ACTIVITY
When you retype the entries, keep each one exact and leave out the pictures.

Data items
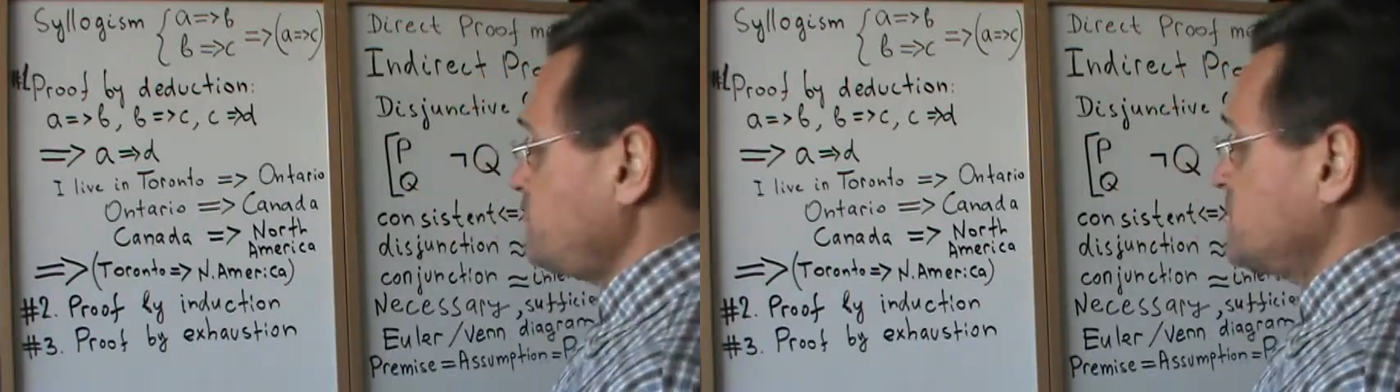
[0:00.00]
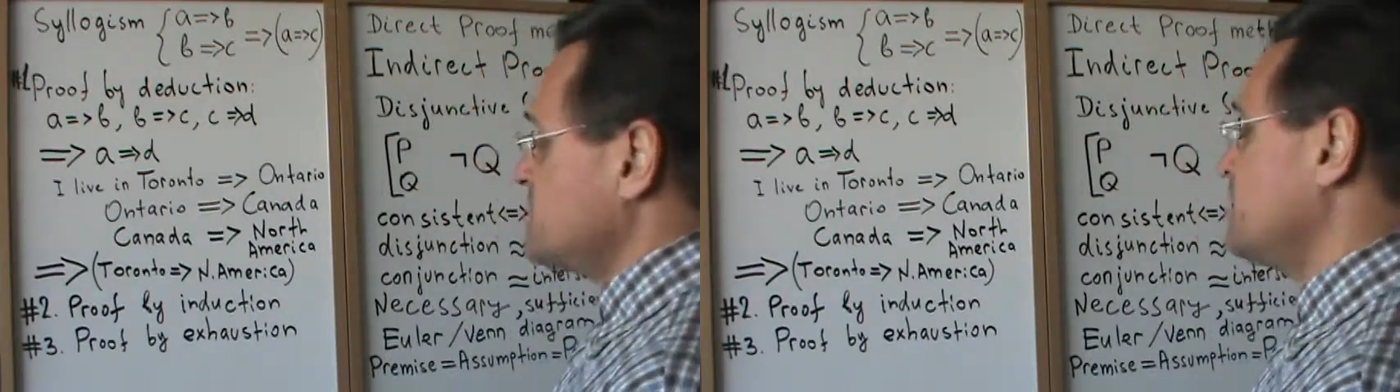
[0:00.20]

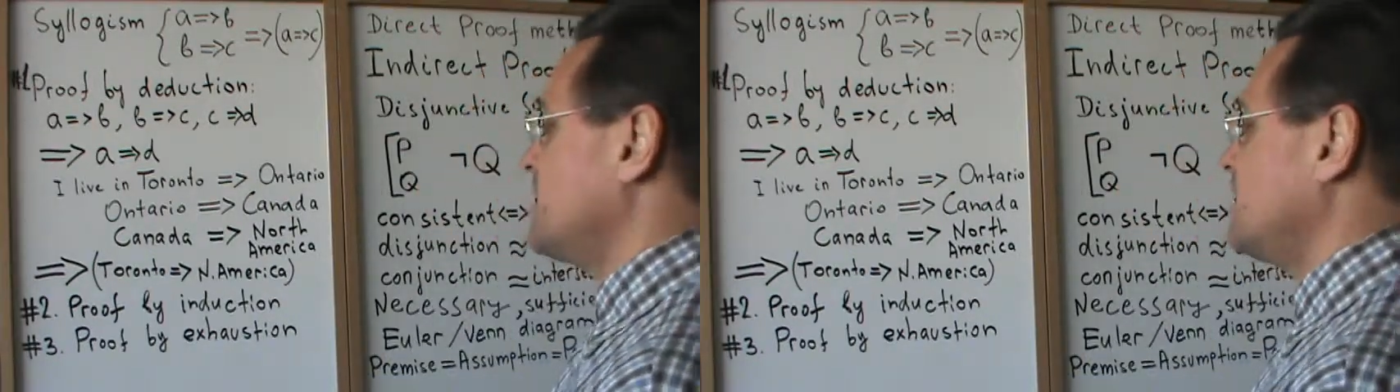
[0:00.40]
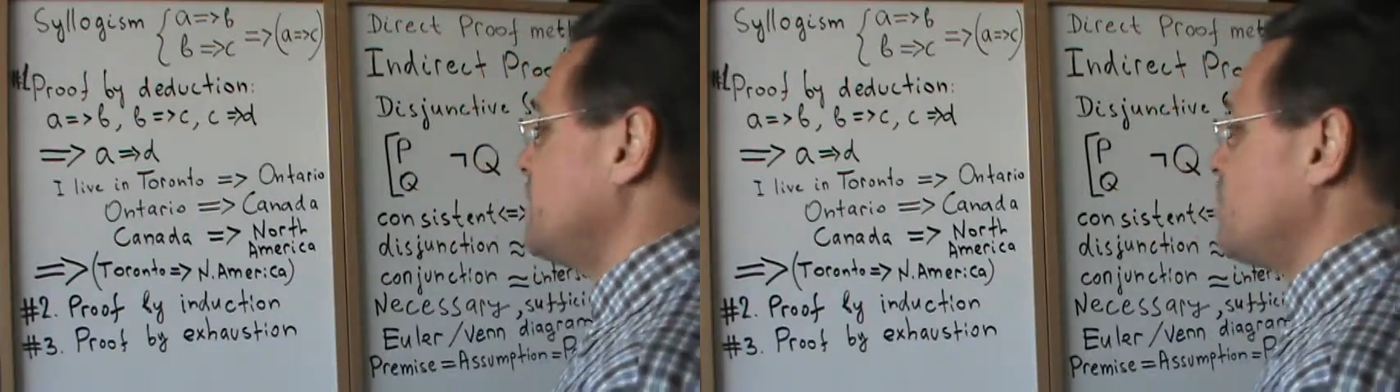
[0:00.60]
So
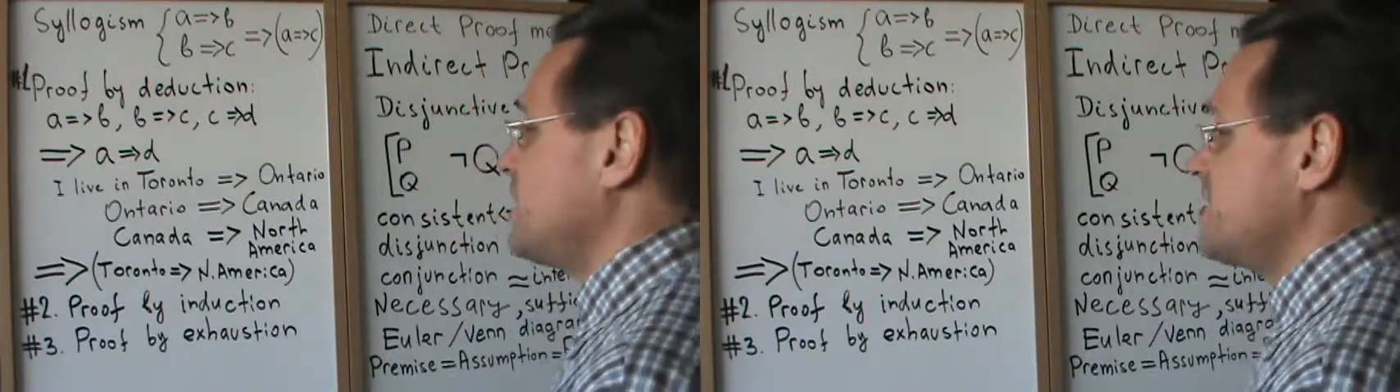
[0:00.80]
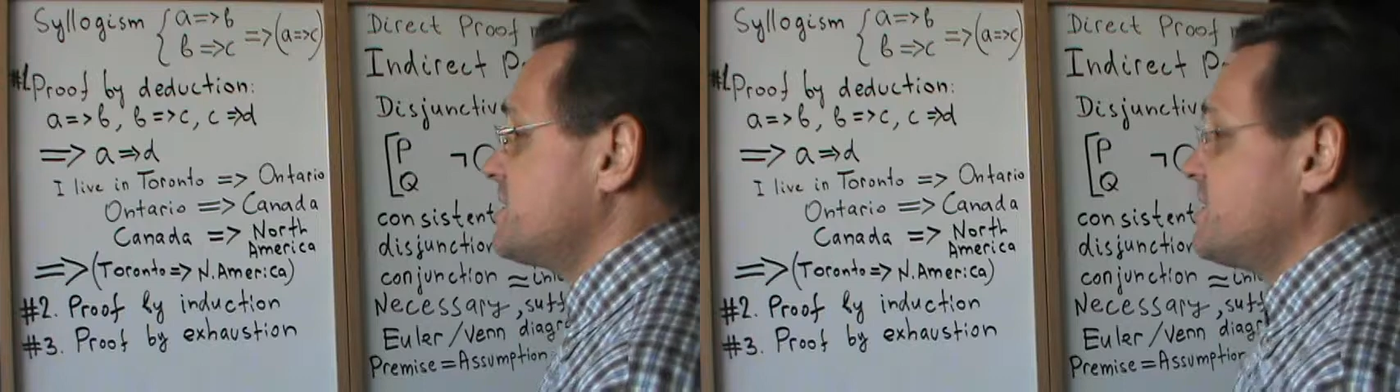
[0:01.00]

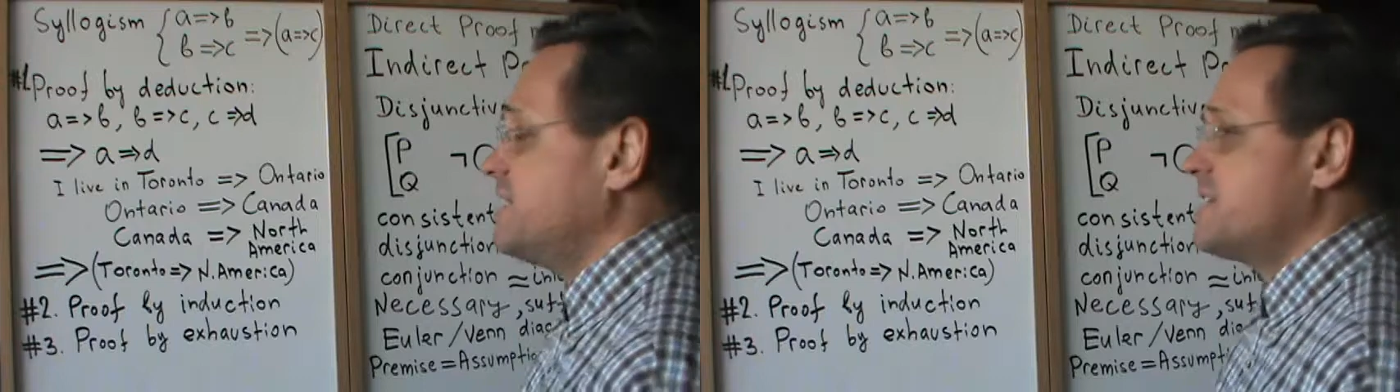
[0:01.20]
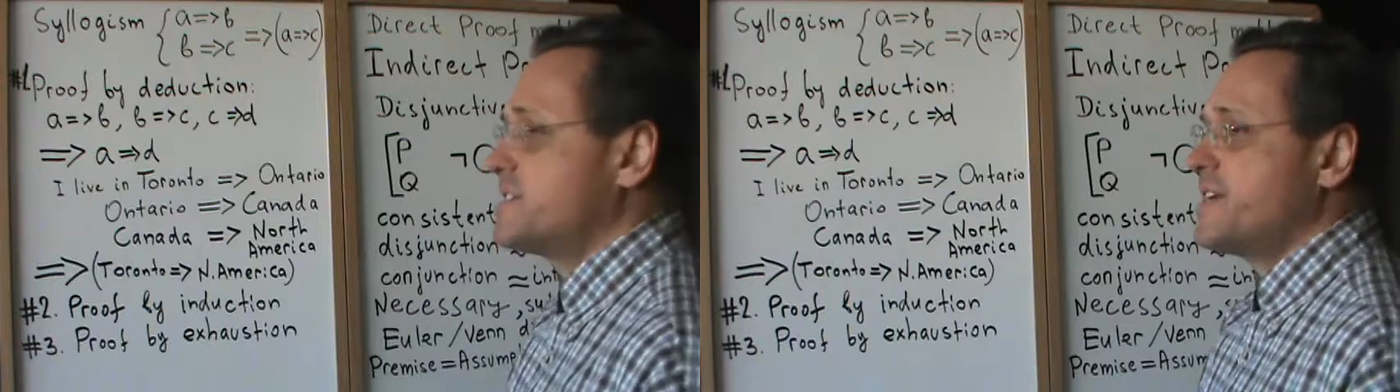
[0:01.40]
then
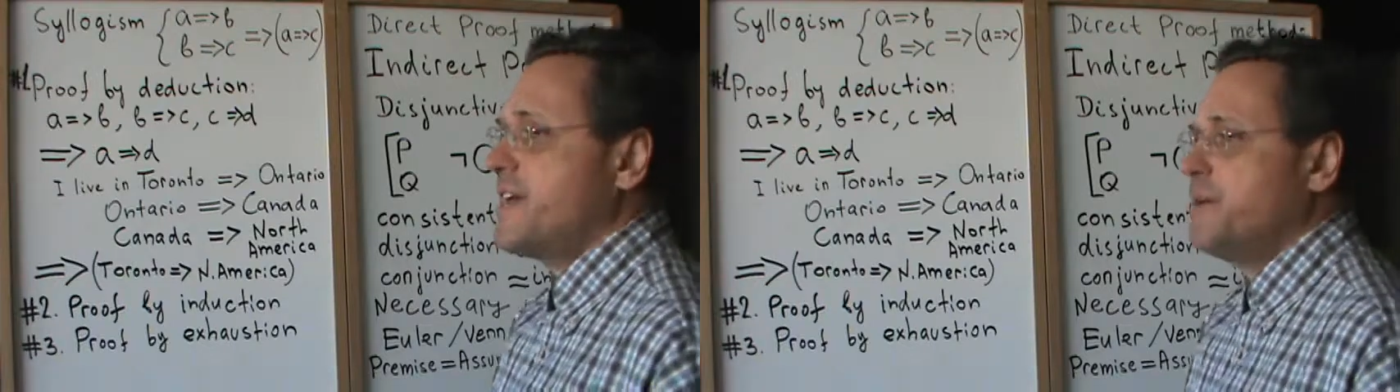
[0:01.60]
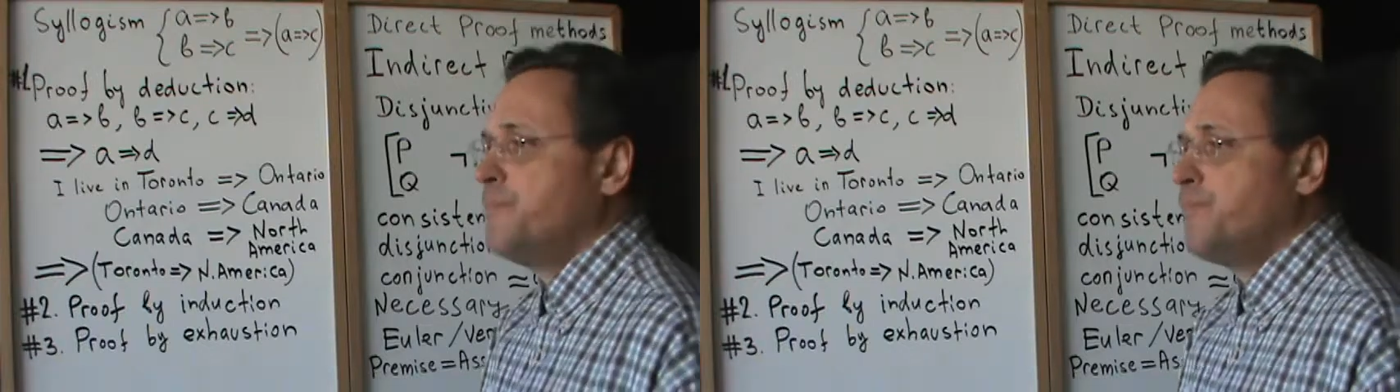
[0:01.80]
I say,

YOUR SOLUTION
[0:00.00]
[0:00.20]

[0:00.40]
[0:00.60]
So
[0:00.80]
[0:01.00]

[0:01.20]
[0:01.40]
then
[0:01.60]
[0:01.80]
I say,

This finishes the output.